The book also examines the strategy of Cuyahoga Community College.

Tri-C, as it is called in its hometown of Cleveland, has evolved into a vital part of the business community by teaching students the skills required by local companies. When Cleveland's demand for specialized factory workers and technicians increased, Tri-C beefed up its manufacturing offering, including programs within factories, some subsidized by the companies. At a Ford Motor Co. metal-stamping plant, Tri-C operates an educational center 44 hours a week. Workers can take classes before or after their shifts, or work on the computers during their 24-minute breaks. It is not the typical college experience, but then, as the book points out, "most of the students aren't looking for a degree; they want skills they can use."

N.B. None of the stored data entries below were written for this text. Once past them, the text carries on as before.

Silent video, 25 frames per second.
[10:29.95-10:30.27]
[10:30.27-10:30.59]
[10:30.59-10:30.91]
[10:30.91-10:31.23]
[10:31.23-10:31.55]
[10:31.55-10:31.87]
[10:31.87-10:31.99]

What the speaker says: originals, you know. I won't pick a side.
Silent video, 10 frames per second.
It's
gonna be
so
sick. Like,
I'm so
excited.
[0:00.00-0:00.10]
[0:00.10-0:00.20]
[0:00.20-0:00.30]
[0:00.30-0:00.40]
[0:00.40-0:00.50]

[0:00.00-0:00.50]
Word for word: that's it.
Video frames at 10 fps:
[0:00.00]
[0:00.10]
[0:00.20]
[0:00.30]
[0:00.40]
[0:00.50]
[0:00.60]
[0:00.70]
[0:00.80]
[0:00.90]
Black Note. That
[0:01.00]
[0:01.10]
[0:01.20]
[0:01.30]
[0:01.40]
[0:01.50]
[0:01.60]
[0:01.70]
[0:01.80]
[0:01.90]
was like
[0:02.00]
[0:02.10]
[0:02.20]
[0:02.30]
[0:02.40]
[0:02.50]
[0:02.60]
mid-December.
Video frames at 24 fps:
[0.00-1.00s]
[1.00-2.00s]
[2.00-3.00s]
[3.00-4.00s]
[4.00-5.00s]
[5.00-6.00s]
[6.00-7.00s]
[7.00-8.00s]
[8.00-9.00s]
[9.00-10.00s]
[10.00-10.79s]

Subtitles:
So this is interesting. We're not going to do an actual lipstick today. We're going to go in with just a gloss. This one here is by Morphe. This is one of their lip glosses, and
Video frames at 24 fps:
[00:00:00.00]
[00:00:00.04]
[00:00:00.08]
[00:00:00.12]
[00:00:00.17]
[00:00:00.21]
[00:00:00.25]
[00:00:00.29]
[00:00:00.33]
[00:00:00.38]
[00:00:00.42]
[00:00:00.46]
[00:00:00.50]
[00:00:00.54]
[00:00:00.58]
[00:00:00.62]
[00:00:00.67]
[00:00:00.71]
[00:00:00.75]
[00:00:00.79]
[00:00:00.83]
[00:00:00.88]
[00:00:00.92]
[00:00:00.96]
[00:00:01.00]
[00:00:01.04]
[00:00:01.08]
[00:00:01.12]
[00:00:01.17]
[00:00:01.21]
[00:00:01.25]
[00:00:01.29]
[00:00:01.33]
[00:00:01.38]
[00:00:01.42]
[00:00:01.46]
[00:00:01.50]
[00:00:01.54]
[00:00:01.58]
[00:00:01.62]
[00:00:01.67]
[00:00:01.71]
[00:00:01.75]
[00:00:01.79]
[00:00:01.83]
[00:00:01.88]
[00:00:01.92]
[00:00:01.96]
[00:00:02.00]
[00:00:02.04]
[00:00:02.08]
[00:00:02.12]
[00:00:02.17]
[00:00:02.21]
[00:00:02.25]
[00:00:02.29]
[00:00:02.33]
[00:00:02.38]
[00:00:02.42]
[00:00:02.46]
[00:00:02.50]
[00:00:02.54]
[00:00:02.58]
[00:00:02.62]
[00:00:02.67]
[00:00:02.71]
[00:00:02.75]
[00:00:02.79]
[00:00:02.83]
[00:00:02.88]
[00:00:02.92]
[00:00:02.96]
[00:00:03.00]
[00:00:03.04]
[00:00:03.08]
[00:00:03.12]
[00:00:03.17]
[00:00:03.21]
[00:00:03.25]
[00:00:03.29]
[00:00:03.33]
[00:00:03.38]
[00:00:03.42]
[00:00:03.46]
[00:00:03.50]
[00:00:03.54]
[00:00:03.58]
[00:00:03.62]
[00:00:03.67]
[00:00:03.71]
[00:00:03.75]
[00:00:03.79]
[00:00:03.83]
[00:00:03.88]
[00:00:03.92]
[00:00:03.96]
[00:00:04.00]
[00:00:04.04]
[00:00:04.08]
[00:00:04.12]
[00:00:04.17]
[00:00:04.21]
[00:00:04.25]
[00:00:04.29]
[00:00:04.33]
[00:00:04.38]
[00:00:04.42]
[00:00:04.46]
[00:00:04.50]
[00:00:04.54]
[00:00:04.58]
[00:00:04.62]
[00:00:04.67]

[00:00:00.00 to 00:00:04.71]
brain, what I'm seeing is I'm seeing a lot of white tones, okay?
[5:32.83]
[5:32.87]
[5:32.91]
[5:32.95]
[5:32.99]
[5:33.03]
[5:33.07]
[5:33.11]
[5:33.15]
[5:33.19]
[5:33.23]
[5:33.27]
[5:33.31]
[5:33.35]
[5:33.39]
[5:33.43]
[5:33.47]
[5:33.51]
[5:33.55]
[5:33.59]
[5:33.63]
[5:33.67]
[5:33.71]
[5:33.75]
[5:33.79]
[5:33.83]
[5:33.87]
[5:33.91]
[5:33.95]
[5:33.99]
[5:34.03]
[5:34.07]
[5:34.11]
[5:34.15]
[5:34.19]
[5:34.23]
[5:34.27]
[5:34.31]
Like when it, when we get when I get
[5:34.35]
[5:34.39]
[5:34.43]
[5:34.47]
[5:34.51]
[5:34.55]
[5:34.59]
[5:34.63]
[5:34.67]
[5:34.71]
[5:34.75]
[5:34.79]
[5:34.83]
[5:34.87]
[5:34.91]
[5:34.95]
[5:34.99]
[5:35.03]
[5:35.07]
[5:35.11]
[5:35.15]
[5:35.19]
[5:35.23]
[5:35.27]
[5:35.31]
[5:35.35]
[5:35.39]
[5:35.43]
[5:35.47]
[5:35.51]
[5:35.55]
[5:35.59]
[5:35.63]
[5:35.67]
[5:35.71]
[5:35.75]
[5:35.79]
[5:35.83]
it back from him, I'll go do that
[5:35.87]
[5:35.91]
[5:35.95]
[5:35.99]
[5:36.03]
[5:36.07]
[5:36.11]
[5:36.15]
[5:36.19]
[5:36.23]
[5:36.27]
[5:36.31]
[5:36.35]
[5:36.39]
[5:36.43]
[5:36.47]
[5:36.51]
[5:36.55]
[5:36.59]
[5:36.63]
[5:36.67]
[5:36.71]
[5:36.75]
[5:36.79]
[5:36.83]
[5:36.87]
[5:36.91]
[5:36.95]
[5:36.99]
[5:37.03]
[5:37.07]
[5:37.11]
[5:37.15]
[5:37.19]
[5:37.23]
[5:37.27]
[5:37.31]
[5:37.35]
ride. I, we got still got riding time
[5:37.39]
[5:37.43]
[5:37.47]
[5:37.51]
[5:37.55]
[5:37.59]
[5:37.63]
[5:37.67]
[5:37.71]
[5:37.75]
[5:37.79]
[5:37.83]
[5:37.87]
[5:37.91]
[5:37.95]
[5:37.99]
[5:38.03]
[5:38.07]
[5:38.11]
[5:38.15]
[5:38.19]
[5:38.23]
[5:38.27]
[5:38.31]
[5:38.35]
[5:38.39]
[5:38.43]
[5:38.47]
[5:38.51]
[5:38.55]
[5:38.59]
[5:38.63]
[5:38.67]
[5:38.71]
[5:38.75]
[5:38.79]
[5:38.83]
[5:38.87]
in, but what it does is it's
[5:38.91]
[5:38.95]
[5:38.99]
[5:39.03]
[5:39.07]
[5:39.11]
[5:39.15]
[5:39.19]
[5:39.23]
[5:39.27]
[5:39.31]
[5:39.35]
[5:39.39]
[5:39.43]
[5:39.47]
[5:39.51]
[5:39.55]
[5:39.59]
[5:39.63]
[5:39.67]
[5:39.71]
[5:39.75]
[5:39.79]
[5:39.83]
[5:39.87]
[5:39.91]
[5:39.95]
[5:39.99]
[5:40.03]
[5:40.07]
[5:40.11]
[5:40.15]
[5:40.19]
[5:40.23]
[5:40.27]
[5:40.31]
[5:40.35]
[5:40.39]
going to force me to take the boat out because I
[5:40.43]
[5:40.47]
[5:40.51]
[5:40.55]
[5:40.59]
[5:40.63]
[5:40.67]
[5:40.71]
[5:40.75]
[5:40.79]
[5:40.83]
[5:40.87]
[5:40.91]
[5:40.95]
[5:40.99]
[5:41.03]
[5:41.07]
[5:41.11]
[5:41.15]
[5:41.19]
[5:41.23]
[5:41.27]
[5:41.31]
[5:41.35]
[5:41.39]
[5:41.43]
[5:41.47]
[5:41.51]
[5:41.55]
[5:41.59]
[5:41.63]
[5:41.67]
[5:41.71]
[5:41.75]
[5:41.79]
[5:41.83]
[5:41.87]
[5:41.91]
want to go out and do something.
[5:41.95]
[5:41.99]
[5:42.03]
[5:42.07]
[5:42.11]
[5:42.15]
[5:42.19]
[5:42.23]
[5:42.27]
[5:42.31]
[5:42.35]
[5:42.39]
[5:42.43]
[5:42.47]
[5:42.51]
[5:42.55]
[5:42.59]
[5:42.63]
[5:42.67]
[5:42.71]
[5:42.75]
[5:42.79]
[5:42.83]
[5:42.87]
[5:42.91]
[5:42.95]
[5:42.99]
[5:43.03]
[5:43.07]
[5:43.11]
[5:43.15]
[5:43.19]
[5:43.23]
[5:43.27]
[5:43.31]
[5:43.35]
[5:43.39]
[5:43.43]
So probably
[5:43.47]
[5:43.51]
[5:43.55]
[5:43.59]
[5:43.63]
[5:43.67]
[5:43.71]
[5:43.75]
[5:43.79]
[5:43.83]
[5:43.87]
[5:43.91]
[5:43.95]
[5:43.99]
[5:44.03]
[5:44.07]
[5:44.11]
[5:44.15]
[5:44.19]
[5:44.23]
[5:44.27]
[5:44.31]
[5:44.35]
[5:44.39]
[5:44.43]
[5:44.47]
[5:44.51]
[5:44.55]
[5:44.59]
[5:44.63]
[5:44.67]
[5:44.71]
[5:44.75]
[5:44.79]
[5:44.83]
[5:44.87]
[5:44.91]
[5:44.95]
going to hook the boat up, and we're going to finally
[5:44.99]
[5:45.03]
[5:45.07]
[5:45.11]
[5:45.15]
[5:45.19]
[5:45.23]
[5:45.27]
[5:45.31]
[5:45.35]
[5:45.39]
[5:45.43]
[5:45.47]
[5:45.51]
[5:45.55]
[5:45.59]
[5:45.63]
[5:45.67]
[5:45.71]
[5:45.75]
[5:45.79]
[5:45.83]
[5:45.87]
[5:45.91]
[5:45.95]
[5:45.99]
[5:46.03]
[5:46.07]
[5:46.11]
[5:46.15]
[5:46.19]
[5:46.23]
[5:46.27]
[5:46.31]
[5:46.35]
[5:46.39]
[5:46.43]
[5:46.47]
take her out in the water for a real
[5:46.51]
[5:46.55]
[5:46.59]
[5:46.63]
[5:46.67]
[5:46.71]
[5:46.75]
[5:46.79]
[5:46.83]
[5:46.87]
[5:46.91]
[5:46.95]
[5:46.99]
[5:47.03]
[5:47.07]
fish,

So is prosperity for all right around the corner? Any economic forecast that goes out beyond the next year is almost always derailed by surprise developments, but Davis and Wessel play down the potential for shocks. And the book glosses over both the environmental impact of development in emerging nations and the devastation to those put out of work by the death of a domestic industry, such as textiles. Moreover, a chapter that's a virtual love letter to Federal Reserve Chairman Alan Greenspan does little to further their arguments.

But these are minor quibbles for a book that seeks to assure America's middle class that we can stop worrying. We are not an endangered species--not as long as we use our computers for work, not to play solitaire. And it wouldn't hurt to learn a new skill at night school every once in a while.